[Recorded data — start]

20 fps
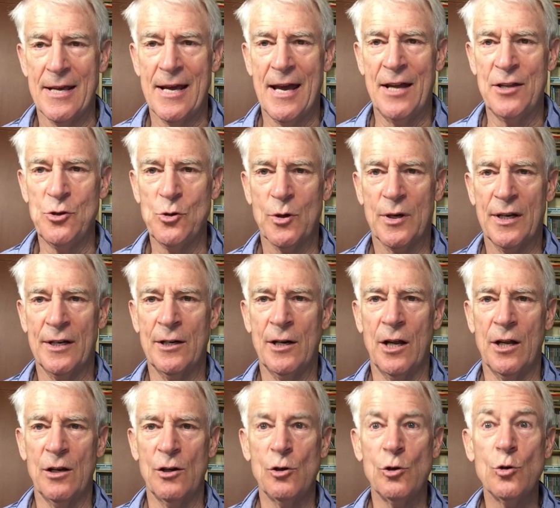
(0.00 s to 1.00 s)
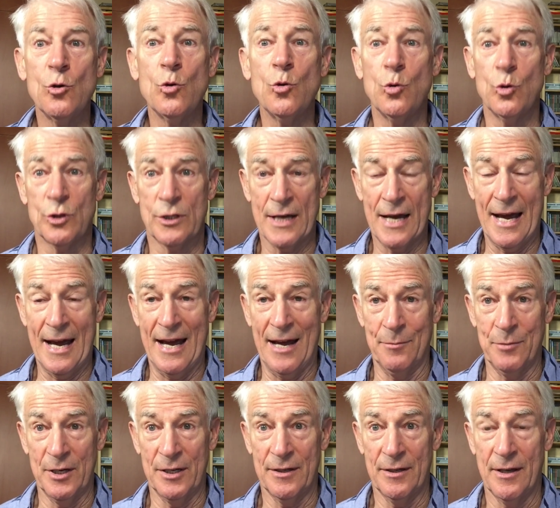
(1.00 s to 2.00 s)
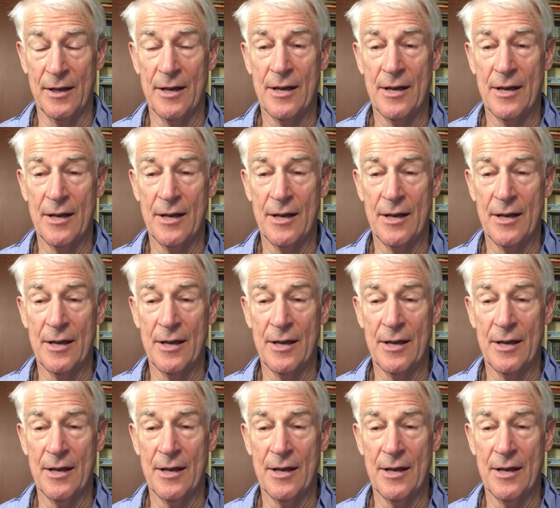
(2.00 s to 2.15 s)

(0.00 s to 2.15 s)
and you can lose a habit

[Recorded data — finish]

What you have to do:
Retype every record above word for word, leaving out any pictures.

Worked solution:
20 fps
(0.00 s to 1.00 s)
(1.00 s to 2.00 s)
(2.00 s to 2.15 s)

(0.00 s to 2.15 s)
and you can lose a habit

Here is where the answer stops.